Frank went to his truck, started it up, and left with the twins following behind. As he drove back out through West Pittsburg, he found himself not thinking about the fuckup brothers or even Lonesome George. He was thinking about Felix Randall.

One of the last of the old biker chiefs, Felix controlled the Delta underworld from his salvage yard out near Bethel Island. He’d suffered a little in stature when the Mexicans made inroads during his last stint in prison. To make matters worse, he’d been diagnosed with throat cancer while at Boron. They transferred him to Springfield for the tracheotomy, which the prison doctors botched. Despite his ruined larynx and his years off the game, now that he was out again he was hell-bent on proving one thing: He ruled the Delta. Not the Mexicans, not the Chinks or the Vietnamese, not the rival biker gangs. Him.

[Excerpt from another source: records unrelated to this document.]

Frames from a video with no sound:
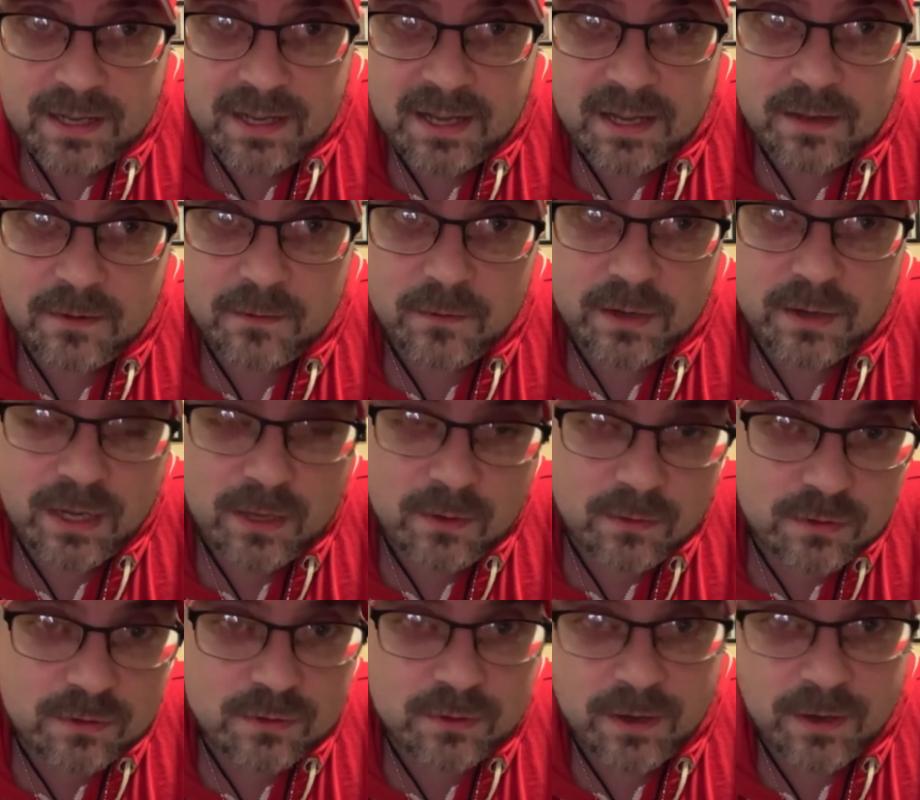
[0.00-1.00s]
And when he
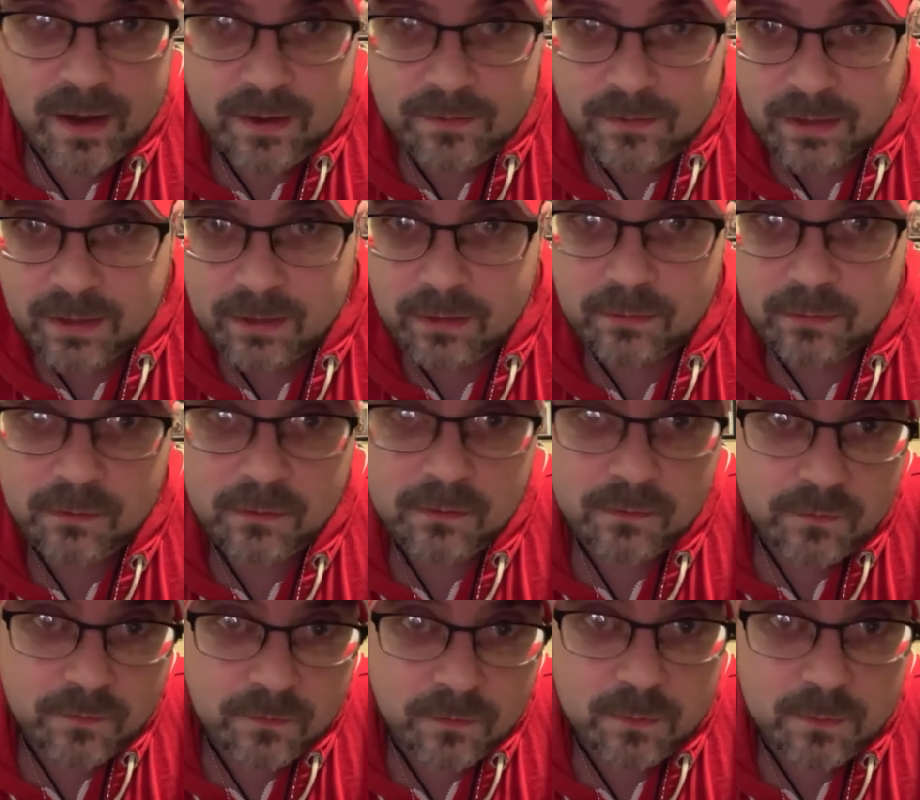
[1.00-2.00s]
was traveling
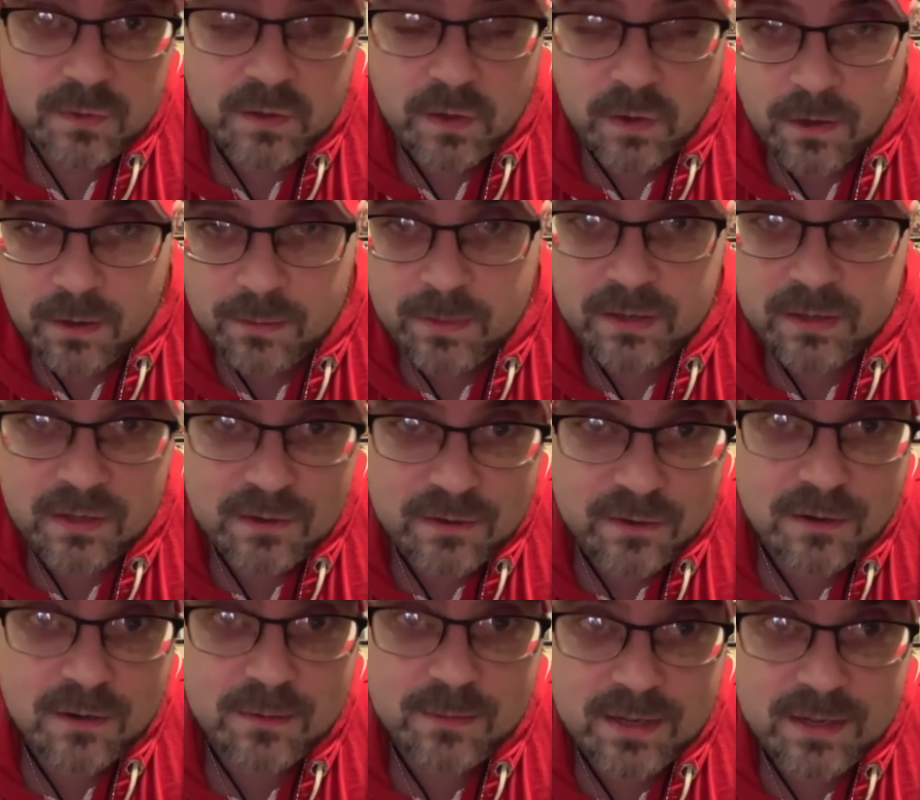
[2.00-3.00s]
from tournament to
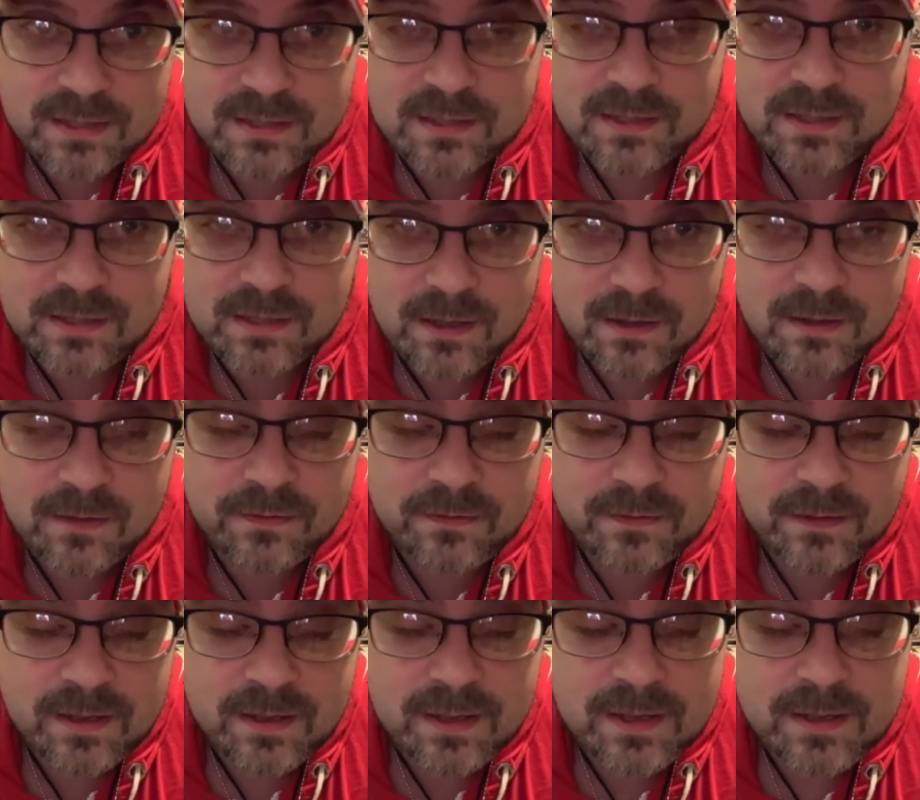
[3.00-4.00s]
tournament and stuff,
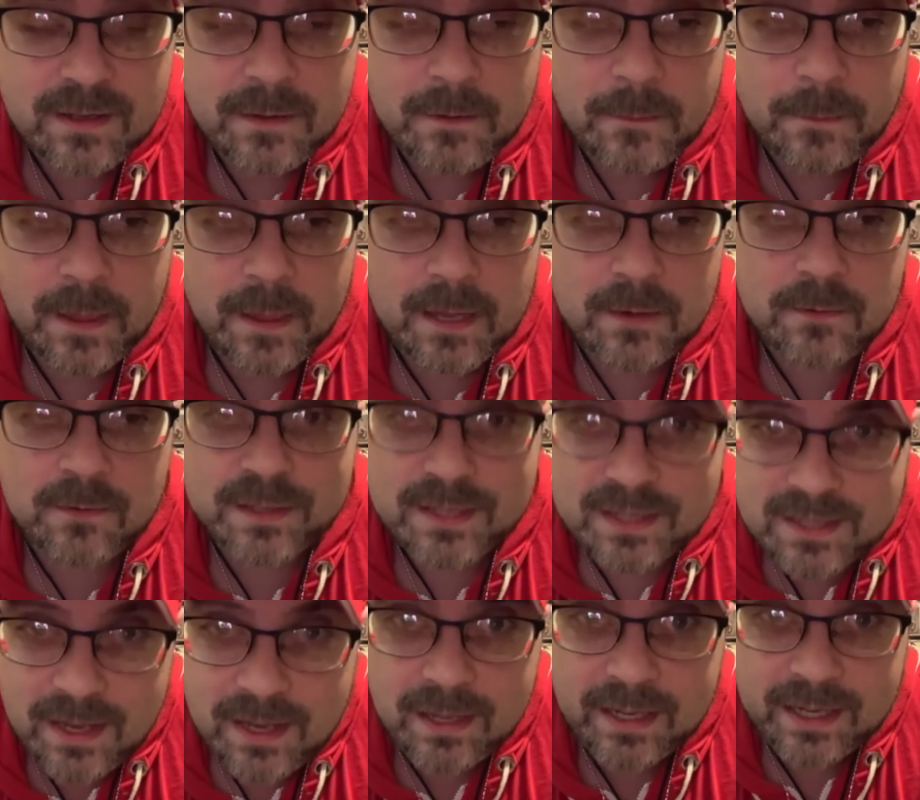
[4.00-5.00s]
he was
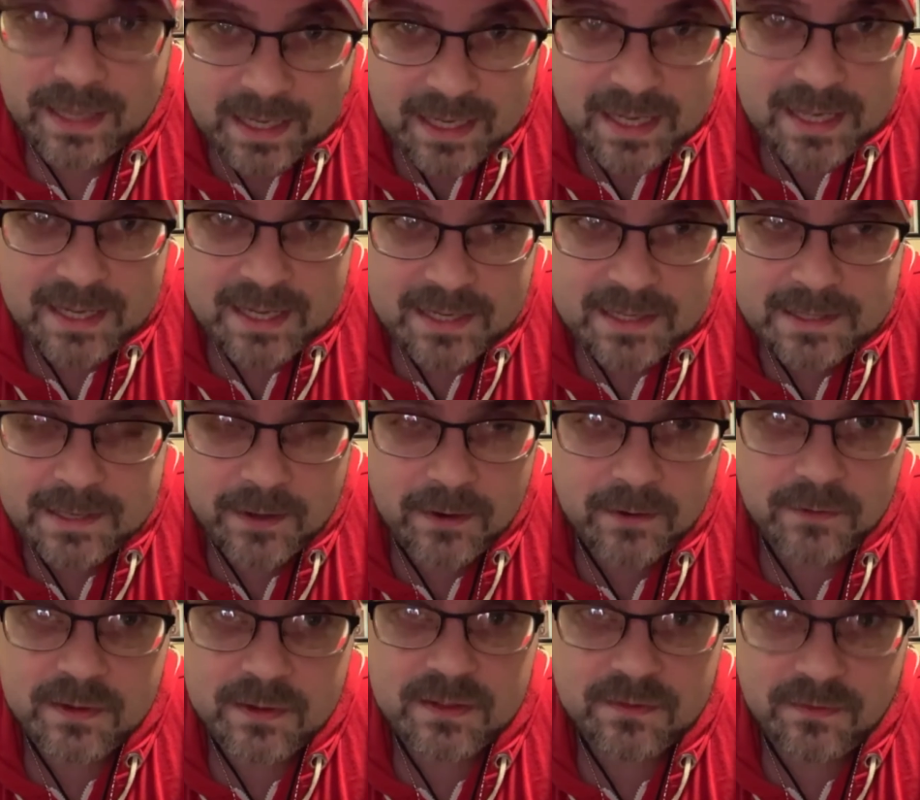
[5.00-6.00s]
selling gis out of
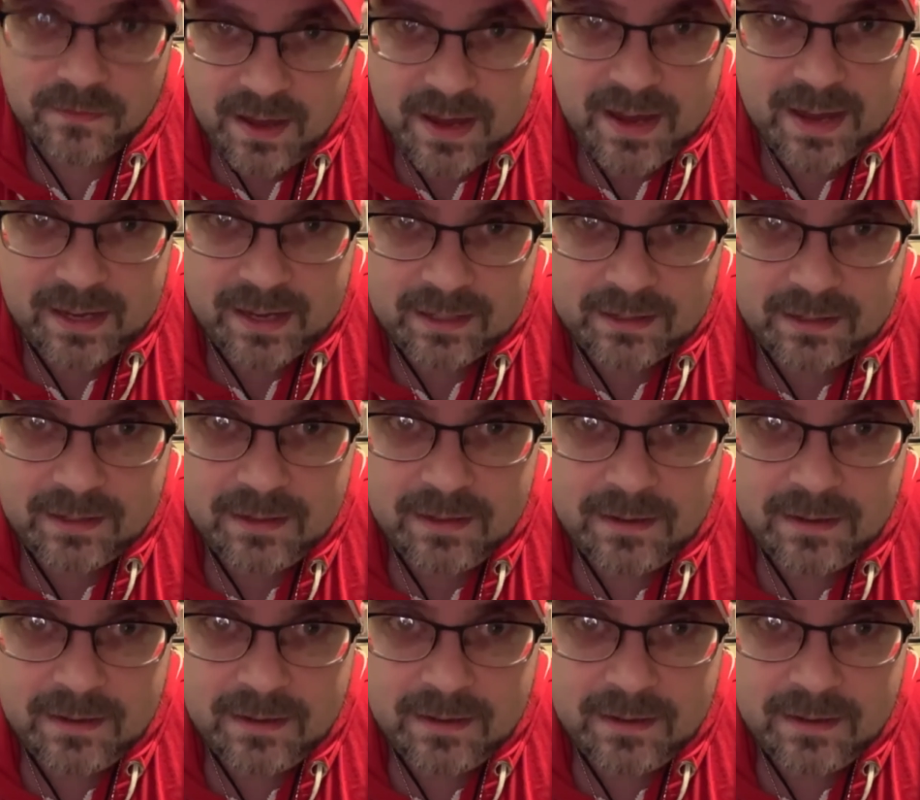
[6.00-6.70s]
his van.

Frank’s connection to Felix was through Roy Akers and his brothers, who conceded to Felix’s control. They paid their tithe to a pair of enforcers named Lonnie Dayball and Rick Tully. Others had proved slower studies. They had to see their crank labs fireball, or their chop shops bombed, or their indoor pot farms raided by county narcs tipped by Felix’s people to realize: You Do Not Sideball Felix Randall. A few guys died, learning that.

Only the Mexicans stood up to him now. They had labs up and down the valley, Fresno to Redding, and the Delta was no exception. With what they paid the illegals who manned those labs, you could cop an ounce of chavo crank for almost half what Felix was asking. Moving up the wholesale chain, the prices got even more ridiculous. Frank, whose mother had been part Mexican and had driven into Mexico routinely to score cheap speed, saw a little humor in this development. He doubted anyone else in his circle shared this view.

Only a few weeks ago, one particularly unlucky mojado had been dragged from a lab out on Kirker Pass Road, stripped naked by Dayball and Tully and the Akers brothers and fastened to a eucalyptus tree with cattle wire and molly screws. Gaspar Arevalo, age seventeen, from the state of Sonora, so the reports went. He was dead by the time the paramedics figured out a way to get him down.